Task directions: Lines before the one containing "[00:00:13.25]" are not wanted; restate the rest below word for word, through the last line, but drop any pictures.

Saved entries:
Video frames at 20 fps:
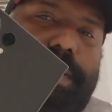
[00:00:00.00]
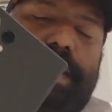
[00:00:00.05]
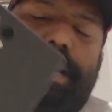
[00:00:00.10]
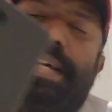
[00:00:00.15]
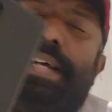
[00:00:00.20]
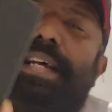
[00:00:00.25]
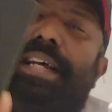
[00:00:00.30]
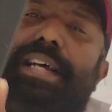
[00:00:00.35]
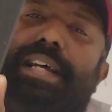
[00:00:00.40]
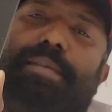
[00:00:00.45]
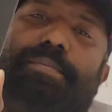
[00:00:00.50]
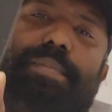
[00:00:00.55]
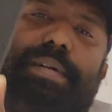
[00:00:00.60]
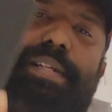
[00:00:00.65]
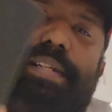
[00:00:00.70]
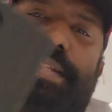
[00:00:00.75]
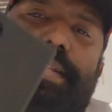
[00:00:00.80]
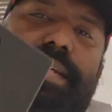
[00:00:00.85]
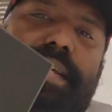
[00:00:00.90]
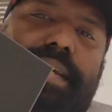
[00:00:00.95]
well.
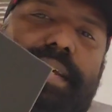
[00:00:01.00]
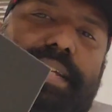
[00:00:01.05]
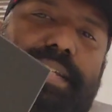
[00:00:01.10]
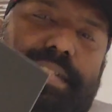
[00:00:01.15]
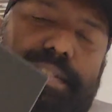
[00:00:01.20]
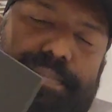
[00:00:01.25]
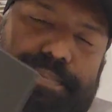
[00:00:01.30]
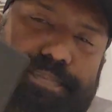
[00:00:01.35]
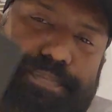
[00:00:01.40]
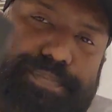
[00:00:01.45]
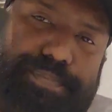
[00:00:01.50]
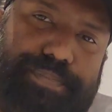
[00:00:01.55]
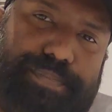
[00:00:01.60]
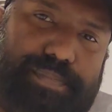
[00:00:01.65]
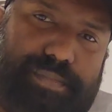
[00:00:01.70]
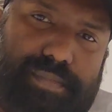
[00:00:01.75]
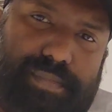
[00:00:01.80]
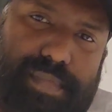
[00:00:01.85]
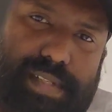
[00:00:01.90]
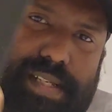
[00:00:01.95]
But the thing is,
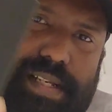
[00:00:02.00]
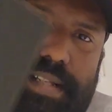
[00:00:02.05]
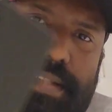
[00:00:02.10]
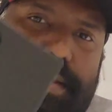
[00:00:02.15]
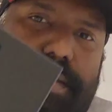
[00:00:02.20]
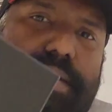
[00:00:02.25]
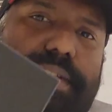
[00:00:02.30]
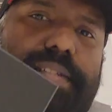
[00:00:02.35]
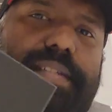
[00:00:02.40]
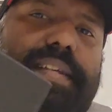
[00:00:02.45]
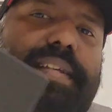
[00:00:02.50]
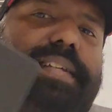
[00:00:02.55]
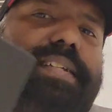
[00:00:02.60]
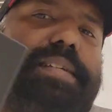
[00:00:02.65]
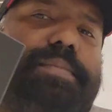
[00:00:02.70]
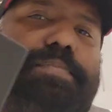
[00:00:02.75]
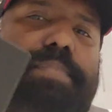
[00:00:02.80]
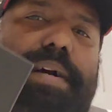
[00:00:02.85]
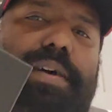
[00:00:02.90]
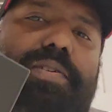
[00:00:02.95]
this thing
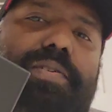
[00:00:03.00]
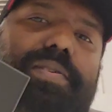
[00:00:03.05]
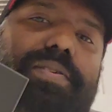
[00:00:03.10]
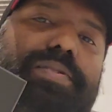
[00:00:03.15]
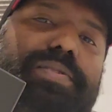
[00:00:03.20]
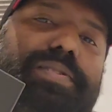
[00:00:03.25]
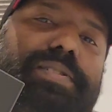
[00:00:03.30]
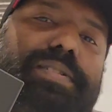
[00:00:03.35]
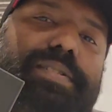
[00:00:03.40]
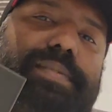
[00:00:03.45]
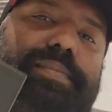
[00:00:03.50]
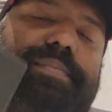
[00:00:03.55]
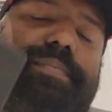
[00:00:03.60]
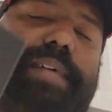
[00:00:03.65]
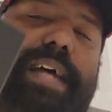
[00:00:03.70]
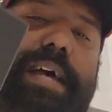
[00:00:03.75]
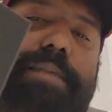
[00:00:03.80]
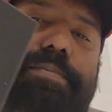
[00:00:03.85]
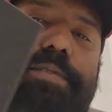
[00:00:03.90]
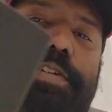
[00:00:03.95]
is a powerhouse,
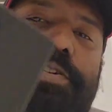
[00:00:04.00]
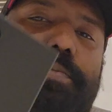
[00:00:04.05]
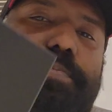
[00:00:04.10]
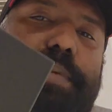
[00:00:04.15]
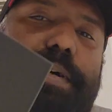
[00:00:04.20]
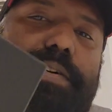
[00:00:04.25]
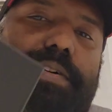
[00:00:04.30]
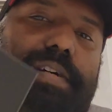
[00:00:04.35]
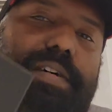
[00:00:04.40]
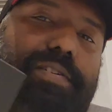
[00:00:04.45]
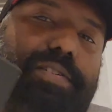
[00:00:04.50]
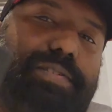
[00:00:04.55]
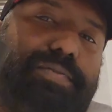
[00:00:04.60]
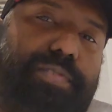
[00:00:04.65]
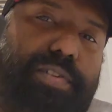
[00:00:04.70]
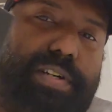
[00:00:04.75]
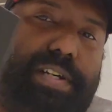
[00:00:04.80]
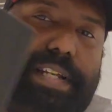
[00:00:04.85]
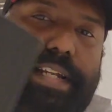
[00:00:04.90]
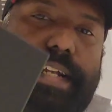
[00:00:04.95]
absolute powerhouse
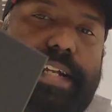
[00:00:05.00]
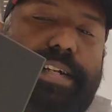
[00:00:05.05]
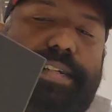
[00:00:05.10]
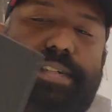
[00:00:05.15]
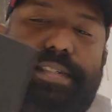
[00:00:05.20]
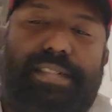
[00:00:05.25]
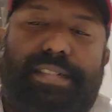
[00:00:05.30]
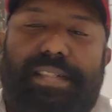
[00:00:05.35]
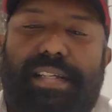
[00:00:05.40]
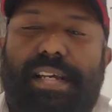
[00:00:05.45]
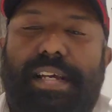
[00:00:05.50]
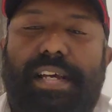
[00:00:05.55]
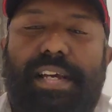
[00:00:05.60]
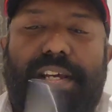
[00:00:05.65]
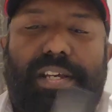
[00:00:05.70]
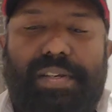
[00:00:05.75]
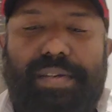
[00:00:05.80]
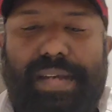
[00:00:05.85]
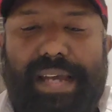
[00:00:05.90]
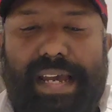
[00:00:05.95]
for creators.
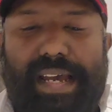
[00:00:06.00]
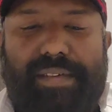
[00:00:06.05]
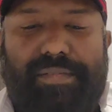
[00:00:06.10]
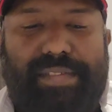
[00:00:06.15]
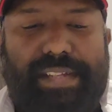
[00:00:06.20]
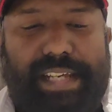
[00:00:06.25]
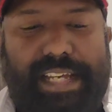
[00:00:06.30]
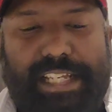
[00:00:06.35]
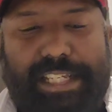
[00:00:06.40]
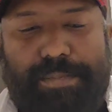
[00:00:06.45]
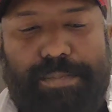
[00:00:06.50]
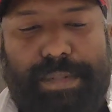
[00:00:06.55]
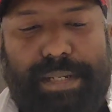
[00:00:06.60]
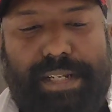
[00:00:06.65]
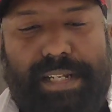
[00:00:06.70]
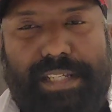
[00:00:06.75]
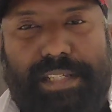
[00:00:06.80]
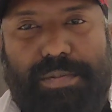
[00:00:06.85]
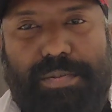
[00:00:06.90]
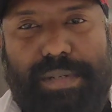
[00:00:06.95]
You have the S
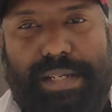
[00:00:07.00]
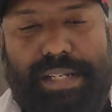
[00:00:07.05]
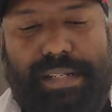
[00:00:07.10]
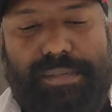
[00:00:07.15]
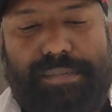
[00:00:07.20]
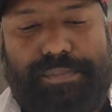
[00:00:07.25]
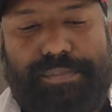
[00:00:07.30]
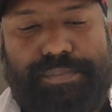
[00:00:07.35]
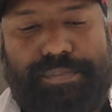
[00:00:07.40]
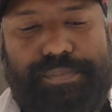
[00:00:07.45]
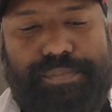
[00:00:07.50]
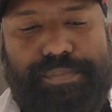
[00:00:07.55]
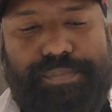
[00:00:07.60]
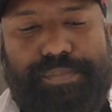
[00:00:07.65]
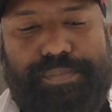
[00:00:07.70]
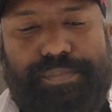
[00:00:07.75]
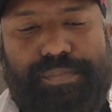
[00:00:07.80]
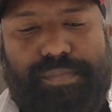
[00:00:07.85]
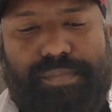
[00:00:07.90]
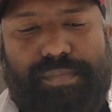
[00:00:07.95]
Pen as well,
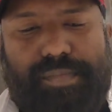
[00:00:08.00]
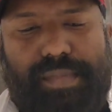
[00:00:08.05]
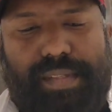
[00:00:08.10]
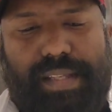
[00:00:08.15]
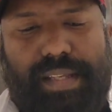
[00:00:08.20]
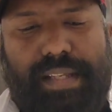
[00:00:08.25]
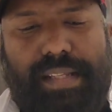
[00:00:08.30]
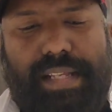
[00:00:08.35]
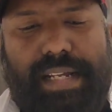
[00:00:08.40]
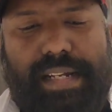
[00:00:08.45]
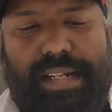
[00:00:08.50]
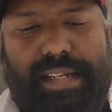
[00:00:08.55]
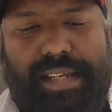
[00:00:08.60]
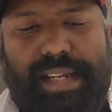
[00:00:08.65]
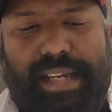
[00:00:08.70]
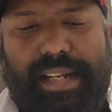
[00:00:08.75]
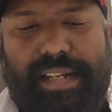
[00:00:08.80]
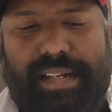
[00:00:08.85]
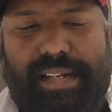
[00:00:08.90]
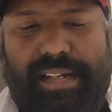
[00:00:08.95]
that
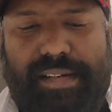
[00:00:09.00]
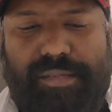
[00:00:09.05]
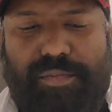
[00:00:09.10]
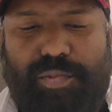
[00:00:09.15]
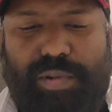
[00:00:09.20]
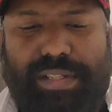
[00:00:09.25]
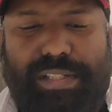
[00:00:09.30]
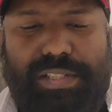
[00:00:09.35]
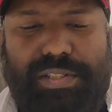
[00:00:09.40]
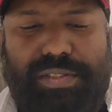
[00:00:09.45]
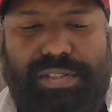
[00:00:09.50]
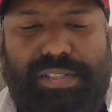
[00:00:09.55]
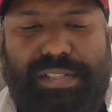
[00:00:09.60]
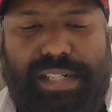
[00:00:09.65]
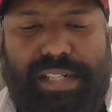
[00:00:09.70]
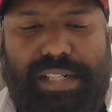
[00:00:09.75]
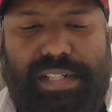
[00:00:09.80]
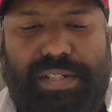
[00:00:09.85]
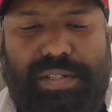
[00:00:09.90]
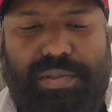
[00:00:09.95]
again, once you
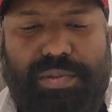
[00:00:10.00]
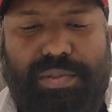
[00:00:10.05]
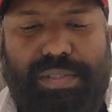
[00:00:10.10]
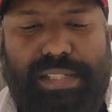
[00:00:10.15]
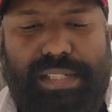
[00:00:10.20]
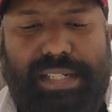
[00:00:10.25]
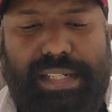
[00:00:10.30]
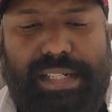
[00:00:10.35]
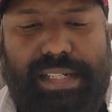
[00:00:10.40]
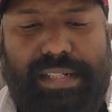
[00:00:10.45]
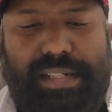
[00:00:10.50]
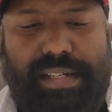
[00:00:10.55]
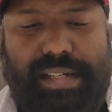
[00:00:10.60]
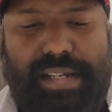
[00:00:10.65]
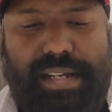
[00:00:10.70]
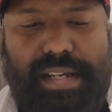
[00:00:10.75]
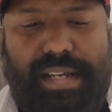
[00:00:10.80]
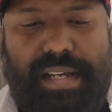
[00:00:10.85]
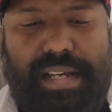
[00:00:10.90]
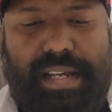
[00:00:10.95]
start using it,
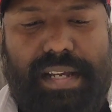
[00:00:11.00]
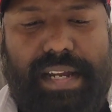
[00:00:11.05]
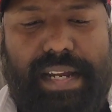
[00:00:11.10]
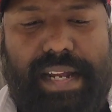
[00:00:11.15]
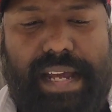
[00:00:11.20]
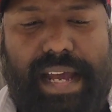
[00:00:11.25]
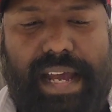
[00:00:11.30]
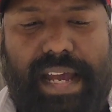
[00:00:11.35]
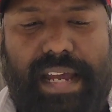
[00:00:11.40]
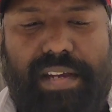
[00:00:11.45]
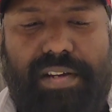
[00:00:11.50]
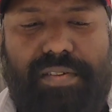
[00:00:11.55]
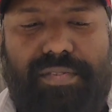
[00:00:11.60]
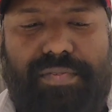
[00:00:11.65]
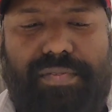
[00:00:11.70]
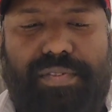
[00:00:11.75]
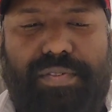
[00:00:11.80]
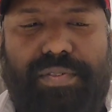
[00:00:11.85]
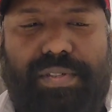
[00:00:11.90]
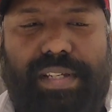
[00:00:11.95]
get a hang
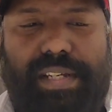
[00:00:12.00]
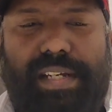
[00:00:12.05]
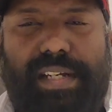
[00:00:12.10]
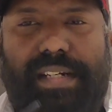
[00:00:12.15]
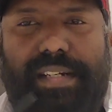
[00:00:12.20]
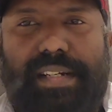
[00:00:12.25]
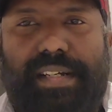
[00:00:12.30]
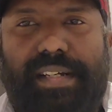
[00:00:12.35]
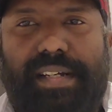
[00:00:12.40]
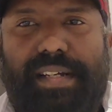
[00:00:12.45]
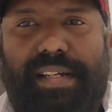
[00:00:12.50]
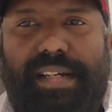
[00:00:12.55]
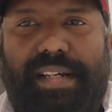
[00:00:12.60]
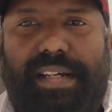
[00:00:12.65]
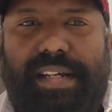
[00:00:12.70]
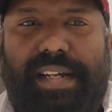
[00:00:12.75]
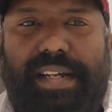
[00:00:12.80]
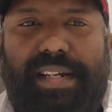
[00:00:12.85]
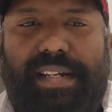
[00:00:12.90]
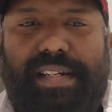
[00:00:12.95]
of using it,
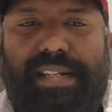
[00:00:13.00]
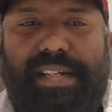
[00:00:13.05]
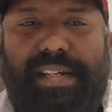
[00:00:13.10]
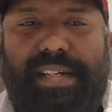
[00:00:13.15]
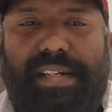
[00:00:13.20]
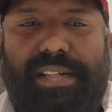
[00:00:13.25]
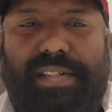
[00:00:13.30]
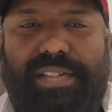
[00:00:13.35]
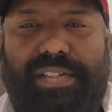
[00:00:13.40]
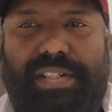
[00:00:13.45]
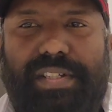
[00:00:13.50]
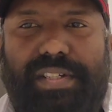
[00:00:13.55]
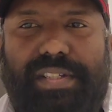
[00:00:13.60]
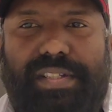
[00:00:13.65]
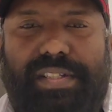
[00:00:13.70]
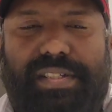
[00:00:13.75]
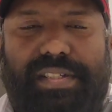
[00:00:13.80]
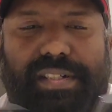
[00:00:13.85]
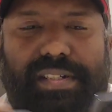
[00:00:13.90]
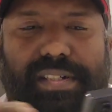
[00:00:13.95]
it
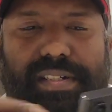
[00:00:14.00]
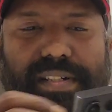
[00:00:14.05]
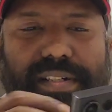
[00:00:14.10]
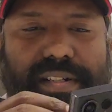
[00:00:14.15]
just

Output:
[00:00:13.25]
[00:00:13.30]
[00:00:13.35]
[00:00:13.40]
[00:00:13.45]
[00:00:13.50]
[00:00:13.55]
[00:00:13.60]
[00:00:13.65]
[00:00:13.70]
[00:00:13.75]
[00:00:13.80]
[00:00:13.85]
[00:00:13.90]
[00:00:13.95]
it
[00:00:14.00]
[00:00:14.05]
[00:00:14.10]
[00:00:14.15]
just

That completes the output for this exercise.